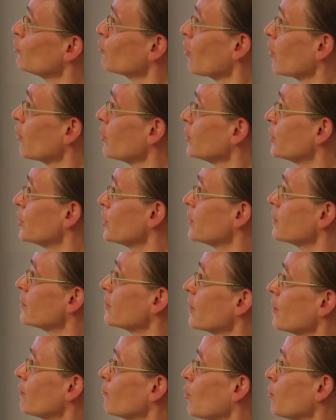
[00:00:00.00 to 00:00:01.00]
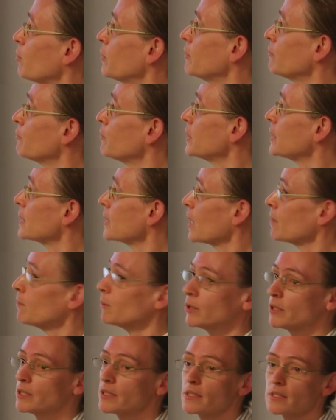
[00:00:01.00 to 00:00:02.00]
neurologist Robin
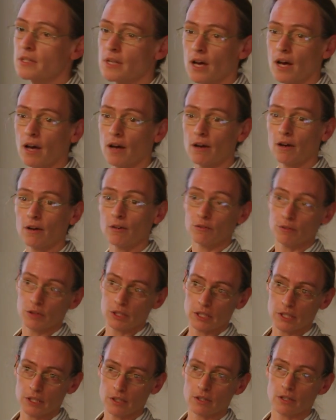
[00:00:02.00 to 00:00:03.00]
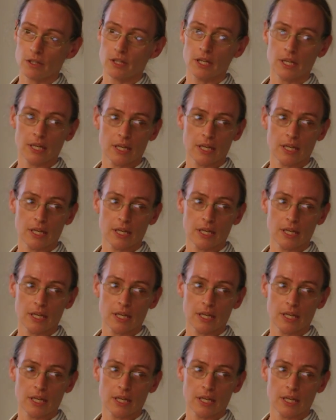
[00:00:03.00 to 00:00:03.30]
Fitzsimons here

######

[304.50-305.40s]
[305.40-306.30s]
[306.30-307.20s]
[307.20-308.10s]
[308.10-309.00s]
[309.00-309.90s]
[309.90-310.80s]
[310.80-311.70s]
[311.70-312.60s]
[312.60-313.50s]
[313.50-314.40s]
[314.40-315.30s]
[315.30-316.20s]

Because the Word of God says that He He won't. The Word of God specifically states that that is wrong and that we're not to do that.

######

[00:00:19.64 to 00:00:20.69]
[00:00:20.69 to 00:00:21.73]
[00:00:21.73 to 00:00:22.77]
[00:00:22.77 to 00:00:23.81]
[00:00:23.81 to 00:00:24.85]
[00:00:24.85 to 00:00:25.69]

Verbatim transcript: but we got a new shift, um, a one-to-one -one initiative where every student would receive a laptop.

######

[EXERCISE REQUIREMENTS] Copy back the listing above exactly, but only from the line with "[00:00:20.69 to 00:00:21.73]" through the line with "Verbatim transcript: but", both ends included.

[SOLUTION]
[00:00:20.69 to 00:00:21.73]
[00:00:21.73 to 00:00:22.77]
[00:00:22.77 to 00:00:23.81]
[00:00:23.81 to 00:00:24.85]
[00:00:24.85 to 00:00:25.69]

Verbatim transcript: but we got a new shift, um, a one-to-one -one initiative where every student would receive a laptop.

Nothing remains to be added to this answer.